> _To do_: All records below are to be transcribed exactly, with every picture left out.

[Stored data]
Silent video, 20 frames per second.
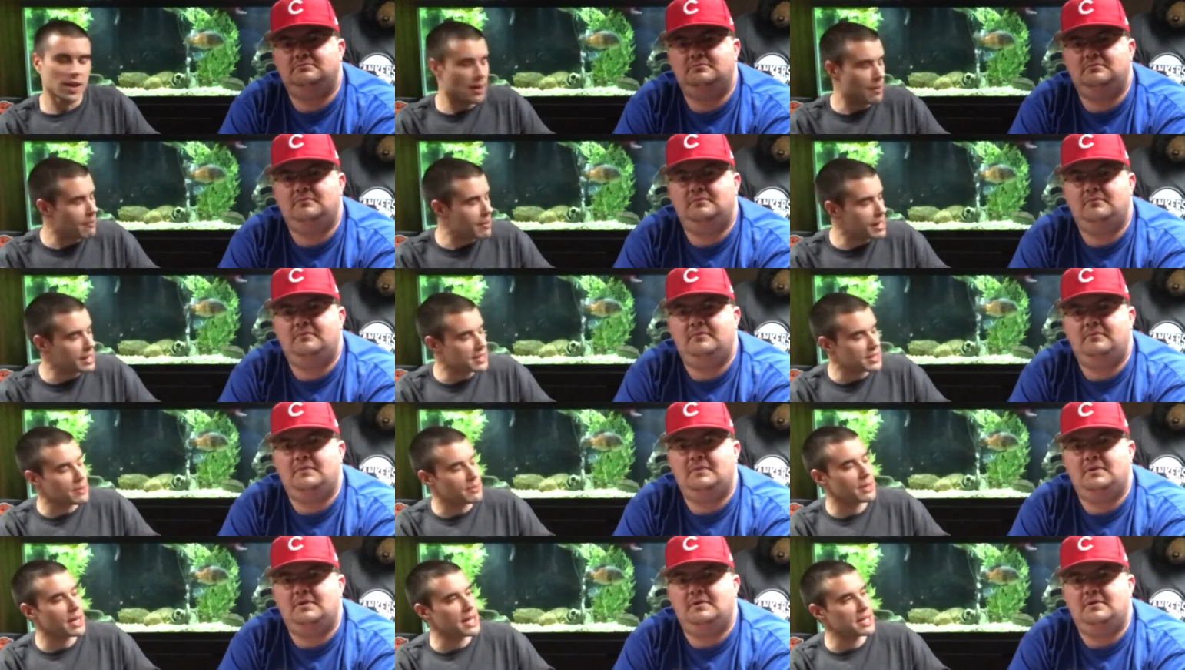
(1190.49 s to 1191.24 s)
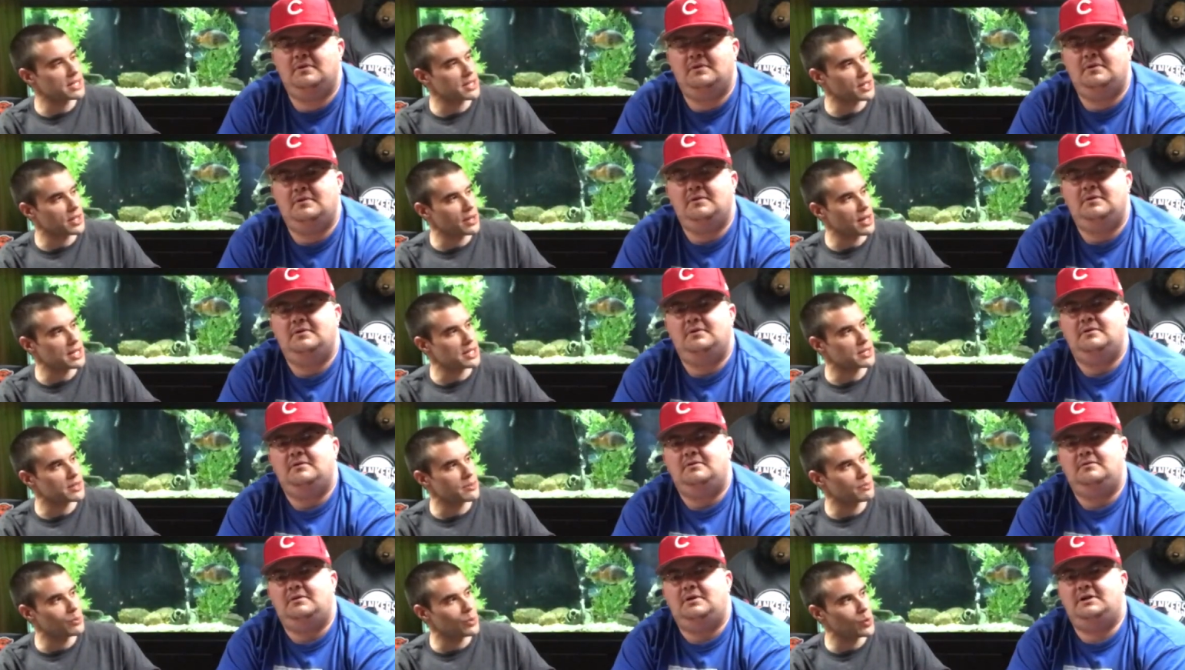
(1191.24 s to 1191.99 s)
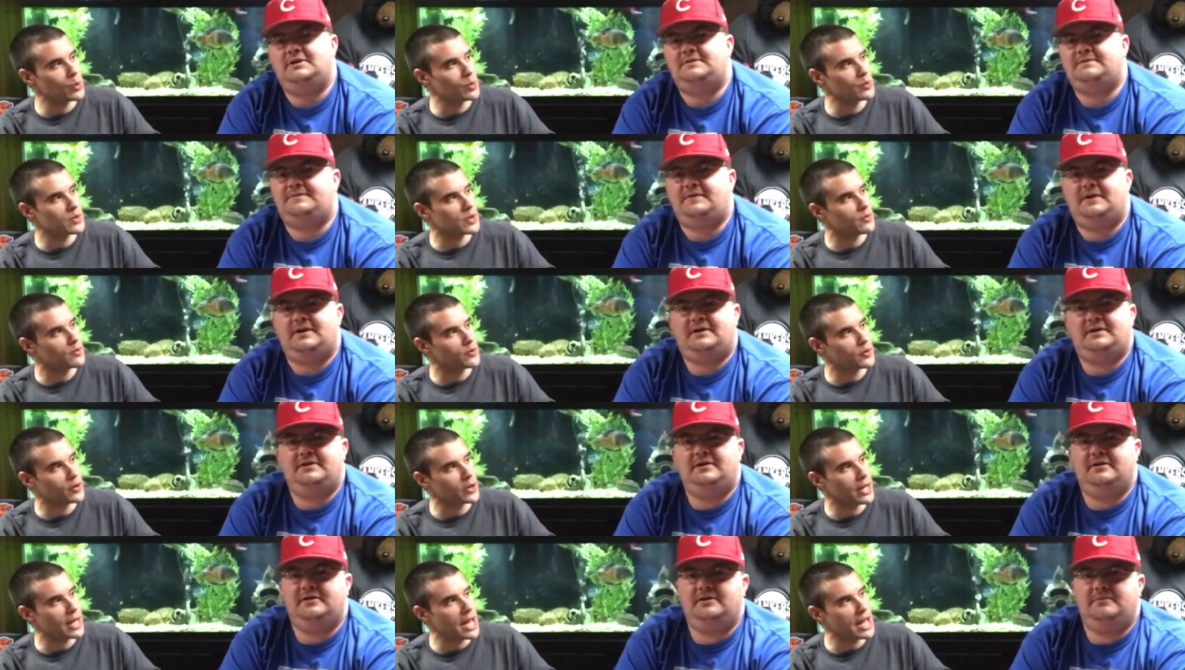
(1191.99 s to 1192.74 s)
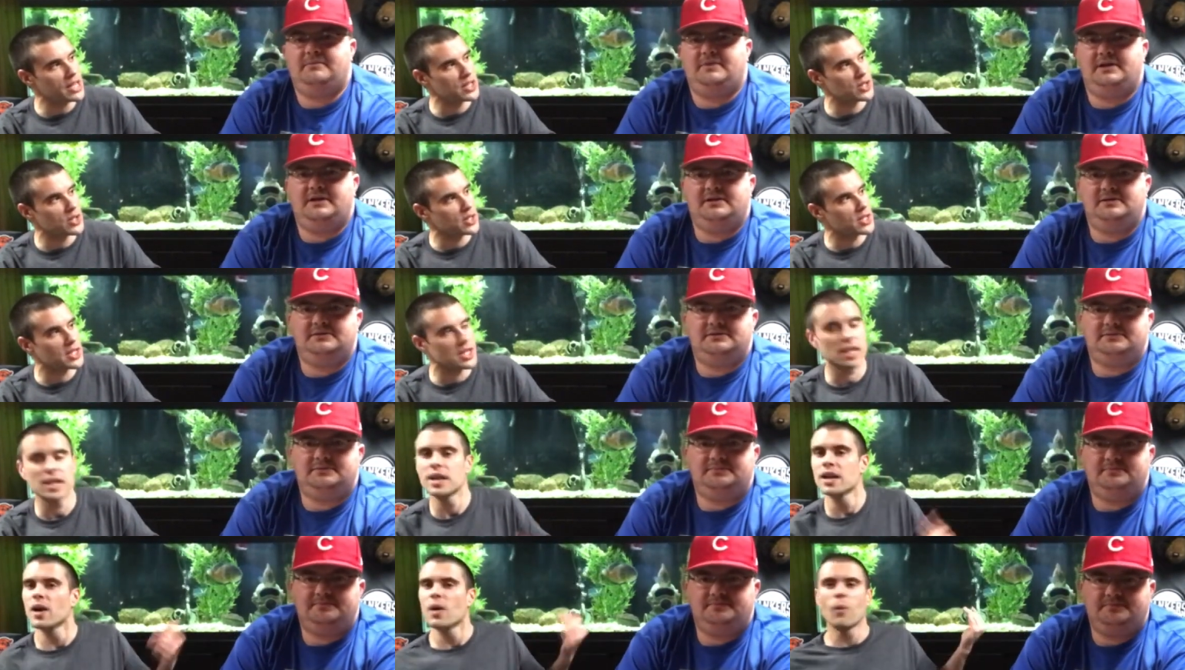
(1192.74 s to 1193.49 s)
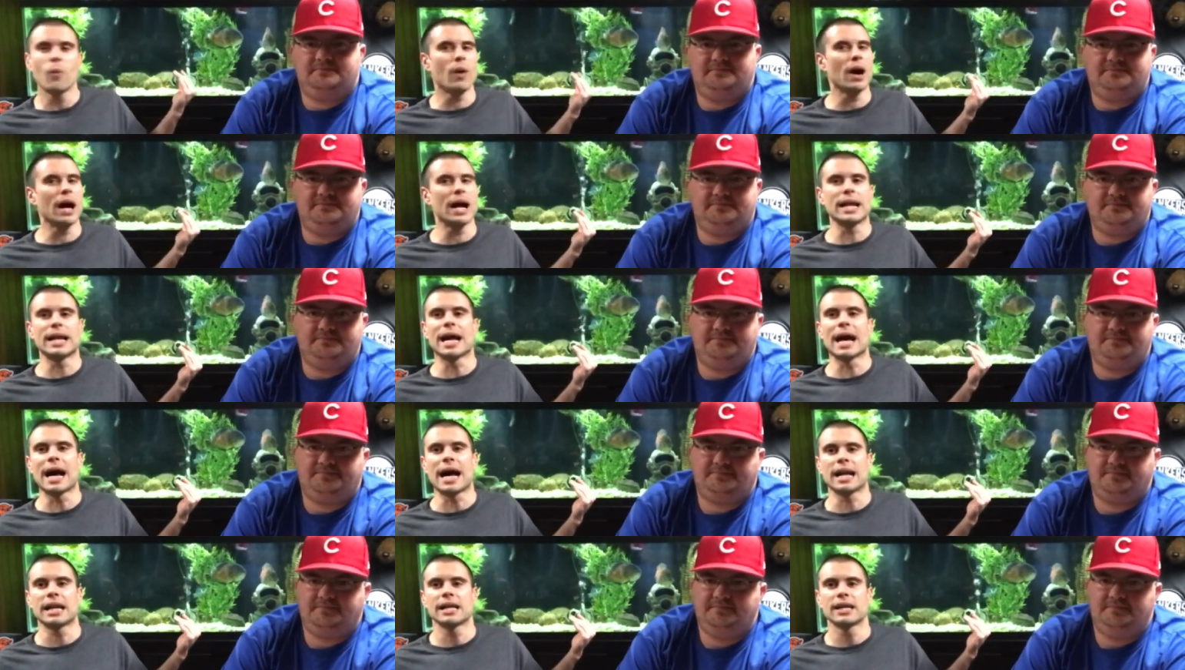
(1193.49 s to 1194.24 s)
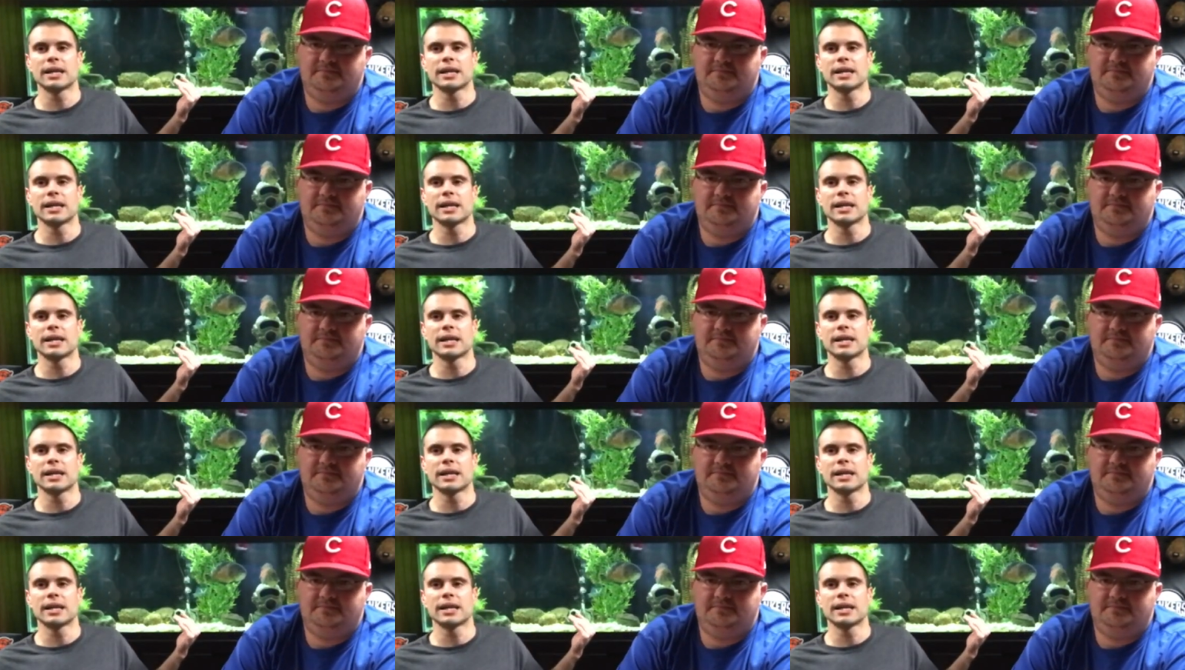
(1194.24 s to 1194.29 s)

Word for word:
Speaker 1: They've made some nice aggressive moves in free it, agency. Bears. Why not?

> _Exercise answer_:
Silent video, 20 frames per second.
(1190.49 s to 1191.24 s)
(1191.24 s to 1191.99 s)
(1191.99 s to 1192.74 s)
(1192.74 s to 1193.49 s)
(1193.49 s to 1194.24 s)
(1194.24 s to 1194.29 s)

Word for word:
Speaker 1: They've made some nice aggressive moves in free it, agency. Bears. Why not?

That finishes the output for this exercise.